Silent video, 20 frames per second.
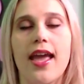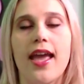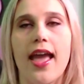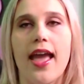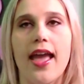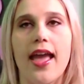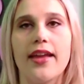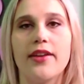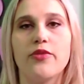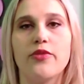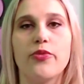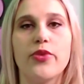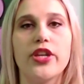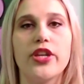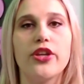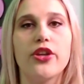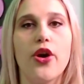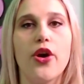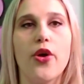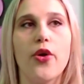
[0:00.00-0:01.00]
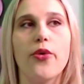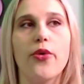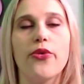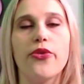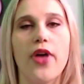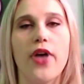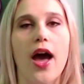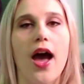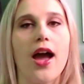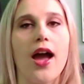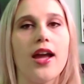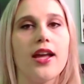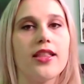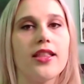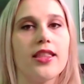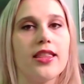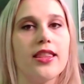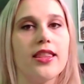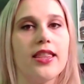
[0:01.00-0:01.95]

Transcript: And we know that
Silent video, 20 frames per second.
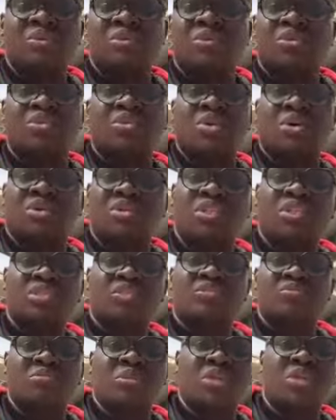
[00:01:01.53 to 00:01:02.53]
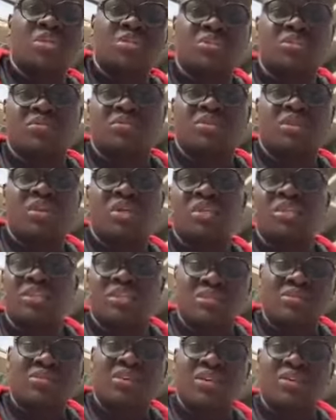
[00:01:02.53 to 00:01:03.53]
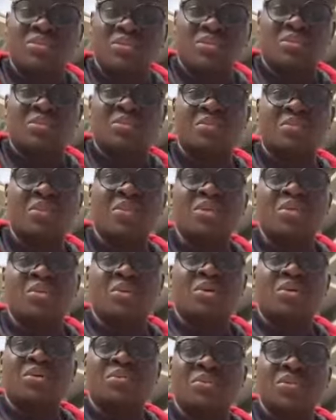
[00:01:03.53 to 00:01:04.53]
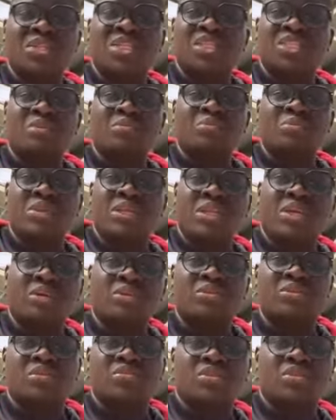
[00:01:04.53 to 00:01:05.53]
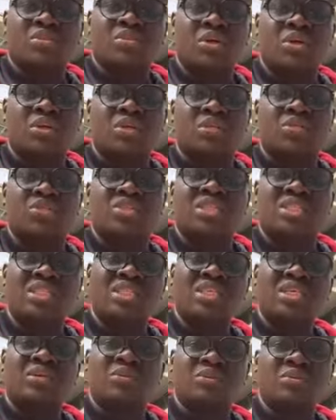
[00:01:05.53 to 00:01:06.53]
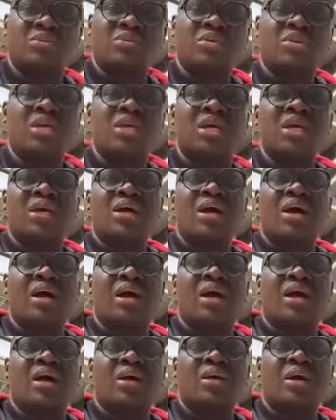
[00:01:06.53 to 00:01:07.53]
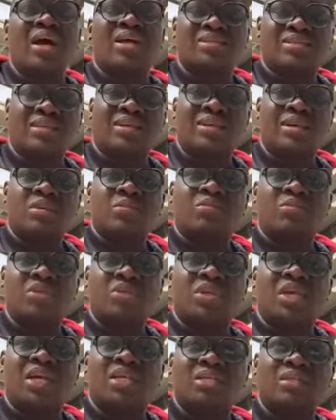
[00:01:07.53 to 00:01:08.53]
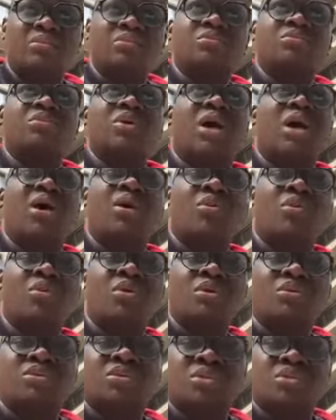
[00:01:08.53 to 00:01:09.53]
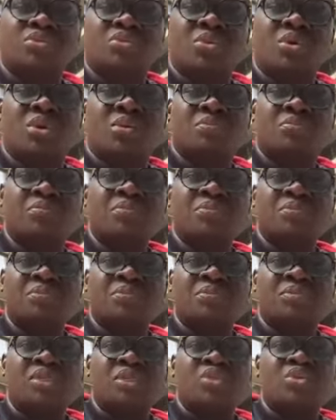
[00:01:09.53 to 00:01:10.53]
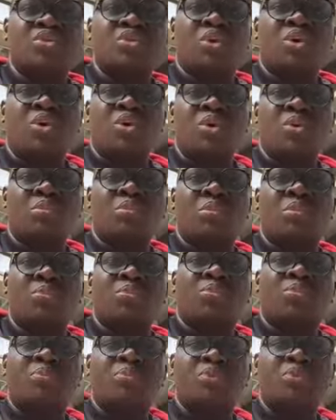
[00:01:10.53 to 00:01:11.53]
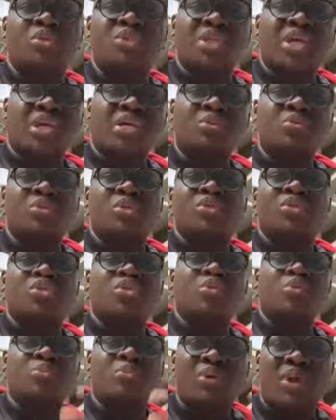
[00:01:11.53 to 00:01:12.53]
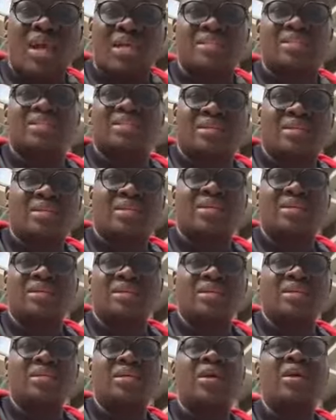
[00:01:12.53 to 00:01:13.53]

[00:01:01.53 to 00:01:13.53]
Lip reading: grown it to hundreds of millions of dollars, and very soon we're going to be hitting billions of dollars in sales as a company, and our worth as well. So sharing with you practically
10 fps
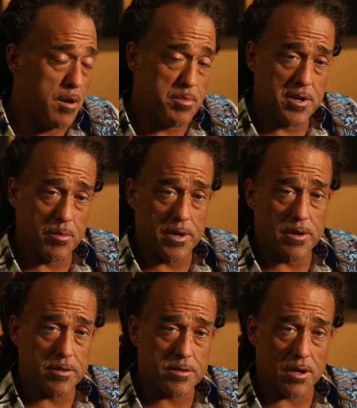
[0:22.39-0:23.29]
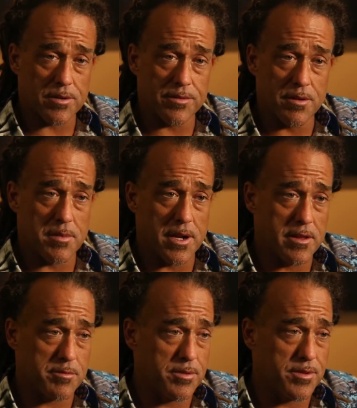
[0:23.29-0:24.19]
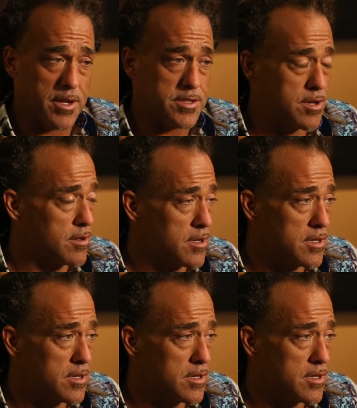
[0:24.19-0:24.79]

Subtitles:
open your window and talk to somebody that's beside you.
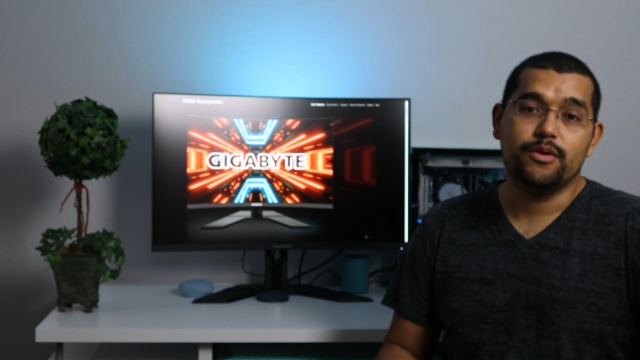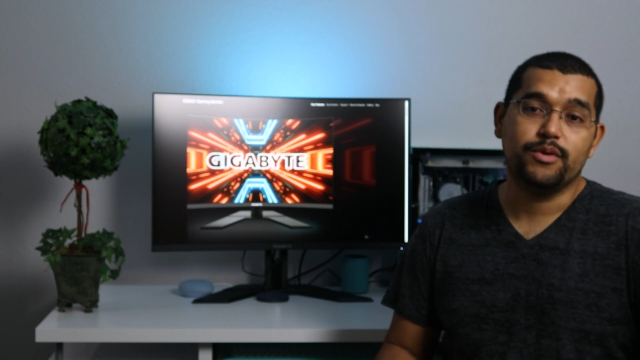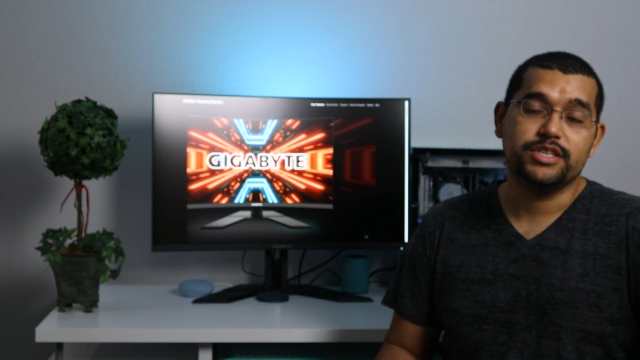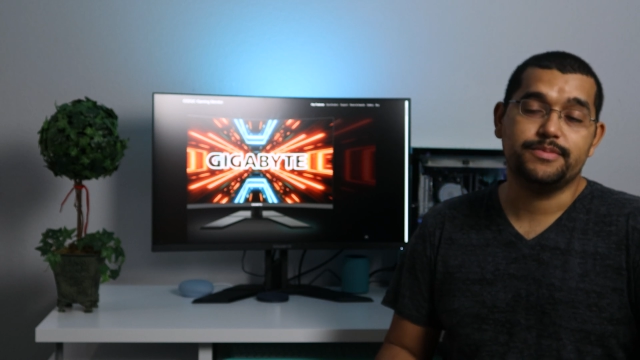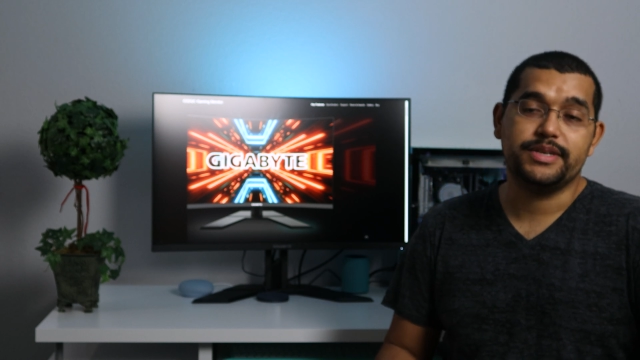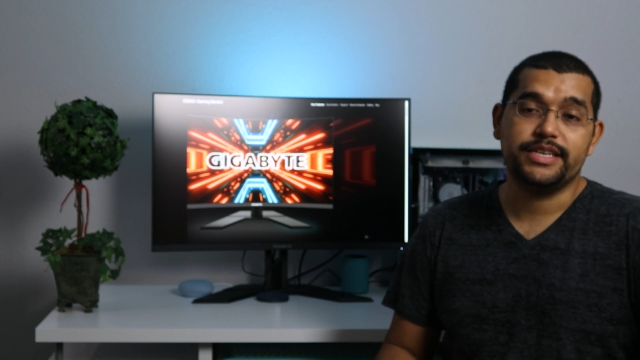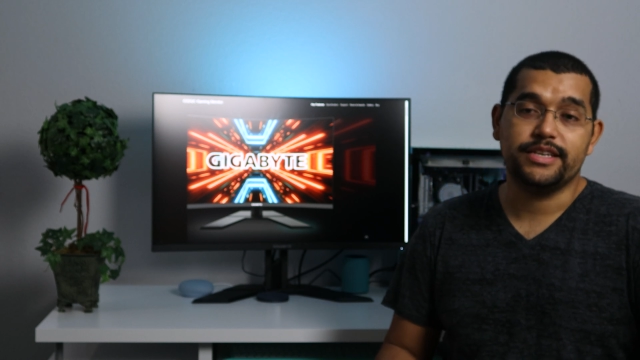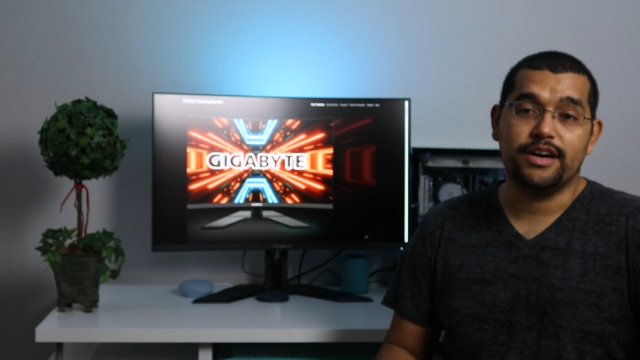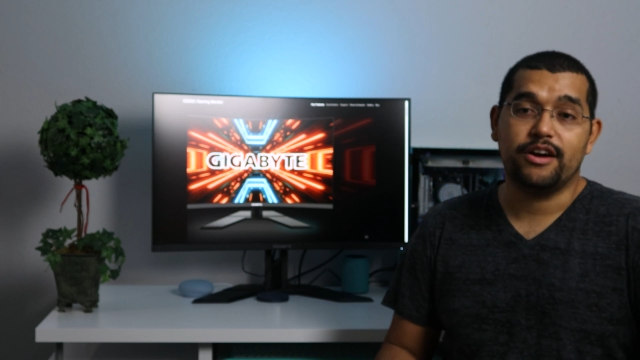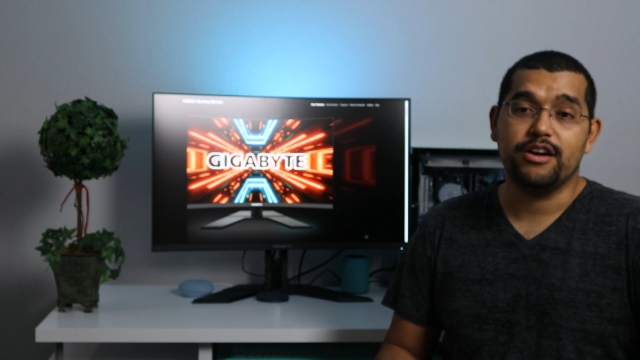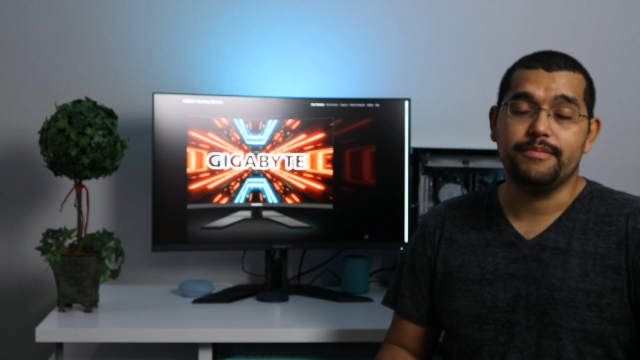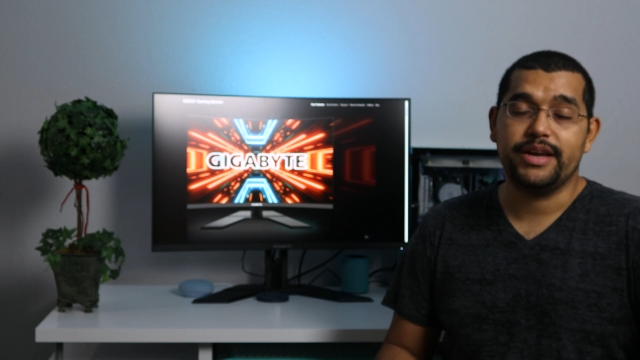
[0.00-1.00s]
was being
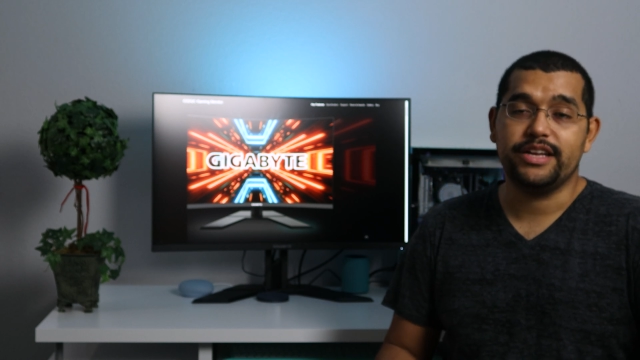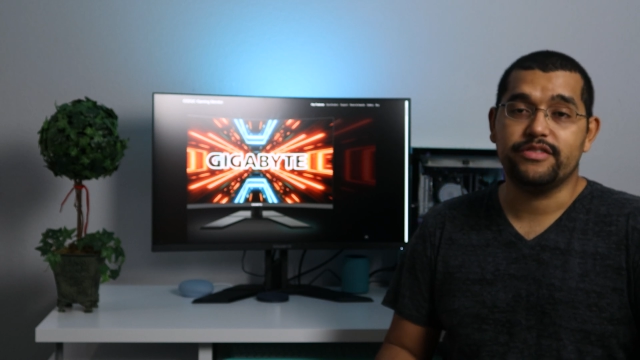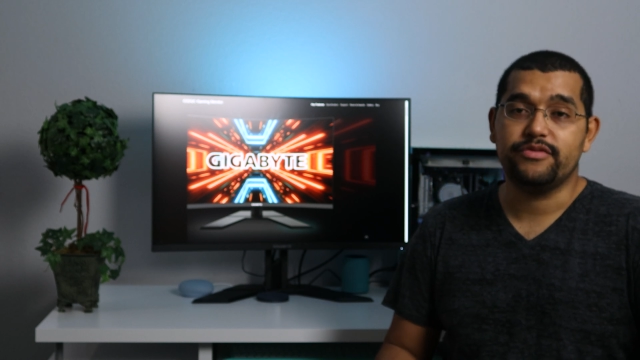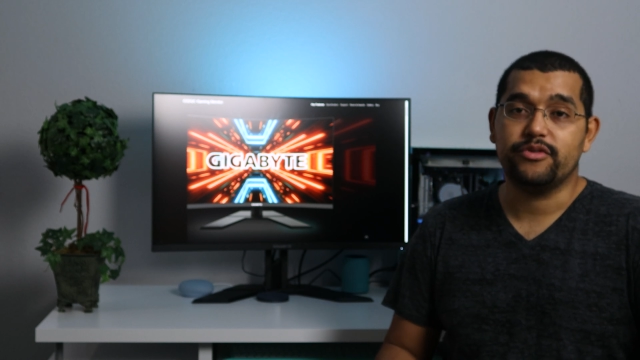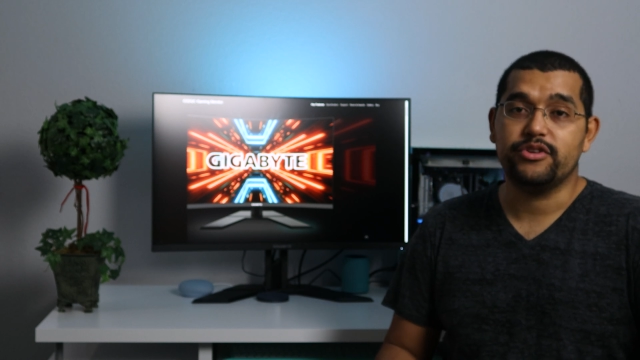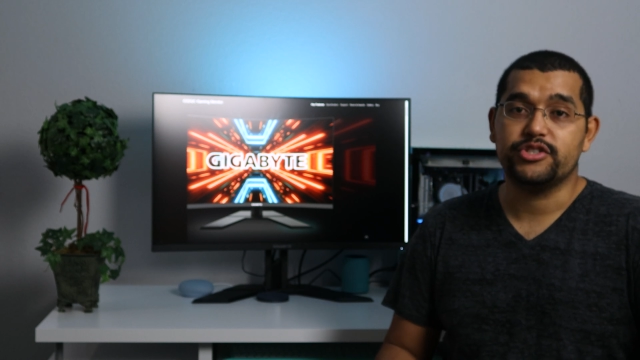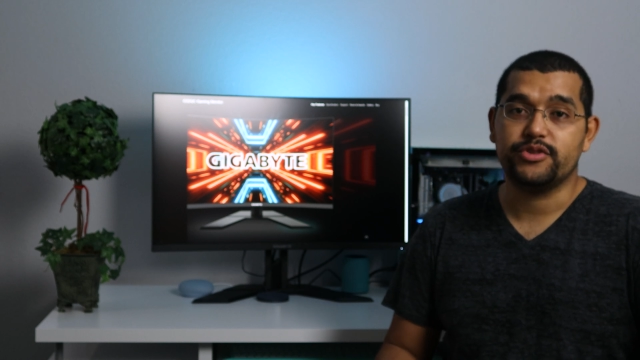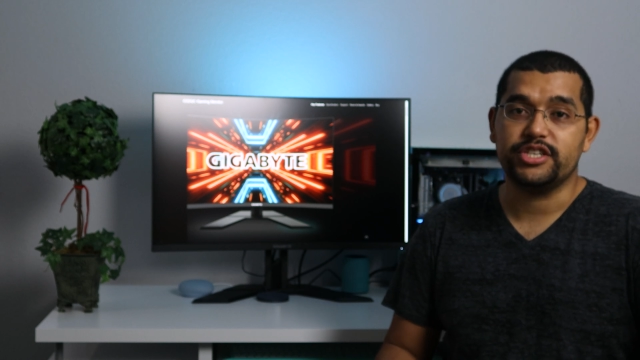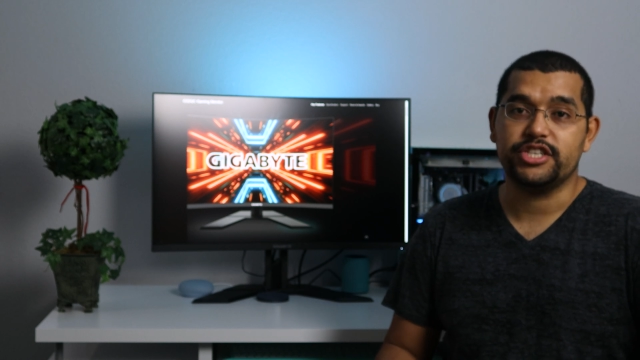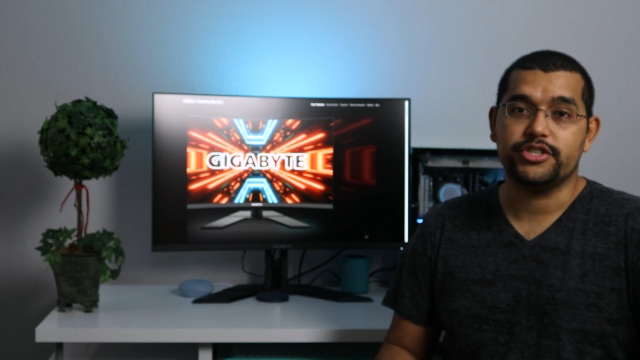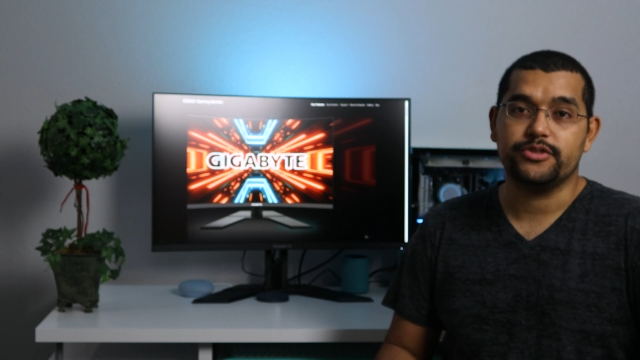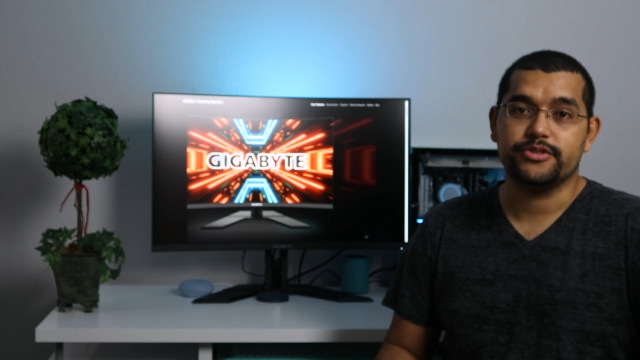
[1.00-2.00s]
RMA'd for
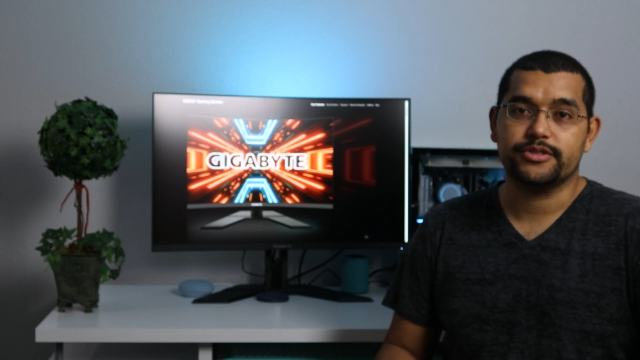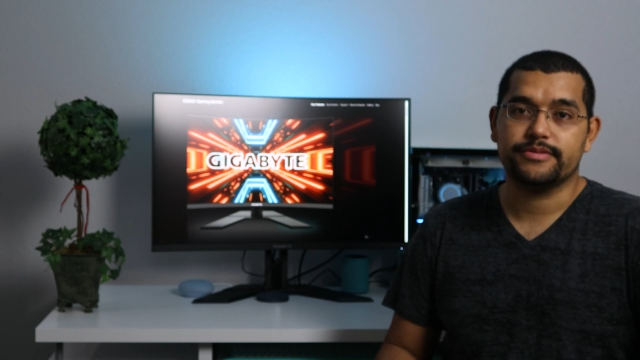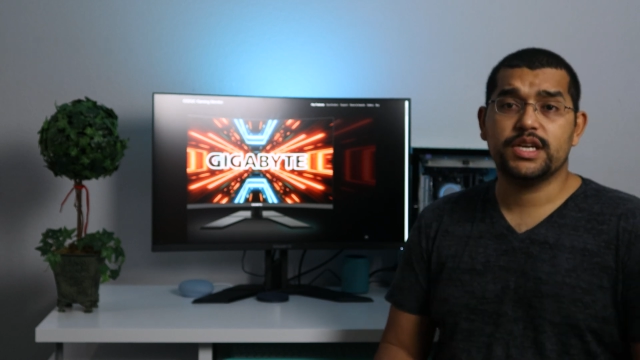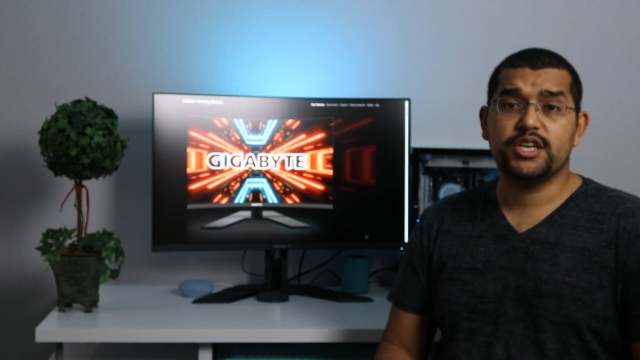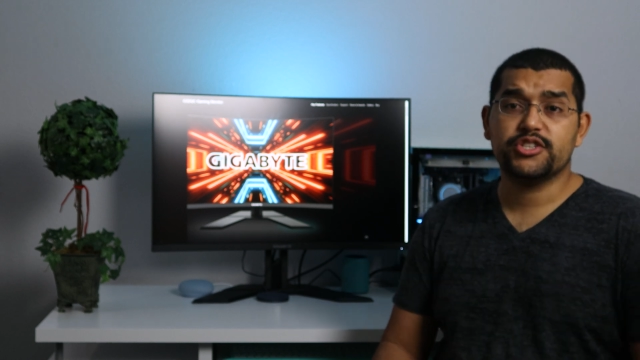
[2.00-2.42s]
screen issues.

Assigned task:
For every entry, return its exact wording and leave out any image.

Response box:
Silent video, 20 frames per second.
[0:00.00-0:01.00]
[0:01.00-0:01.95]

Transcript: And we know that
Silent video, 20 frames per second.
[00:01:01.53 to 00:01:02.53]
[00:01:02.53 to 00:01:03.53]
[00:01:03.53 to 00:01:04.53]
[00:01:04.53 to 00:01:05.53]
[00:01:05.53 to 00:01:06.53]
[00:01:06.53 to 00:01:07.53]
[00:01:07.53 to 00:01:08.53]
[00:01:08.53 to 00:01:09.53]
[00:01:09.53 to 00:01:10.53]
[00:01:10.53 to 00:01:11.53]
[00:01:11.53 to 00:01:12.53]
[00:01:12.53 to 00:01:13.53]

[00:01:01.53 to 00:01:13.53]
Lip reading: grown it to hundreds of millions of dollars, and very soon we're going to be hitting billions of dollars in sales as a company, and our worth as well. So sharing with you practically
10 fps
[0:22.39-0:23.29]
[0:23.29-0:24.19]
[0:24.19-0:24.79]

Subtitles:
open your window and talk to somebody that's beside you.
[0.00-1.00s]
was being
[1.00-2.00s]
RMA'd for
[2.00-2.42s]
screen issues.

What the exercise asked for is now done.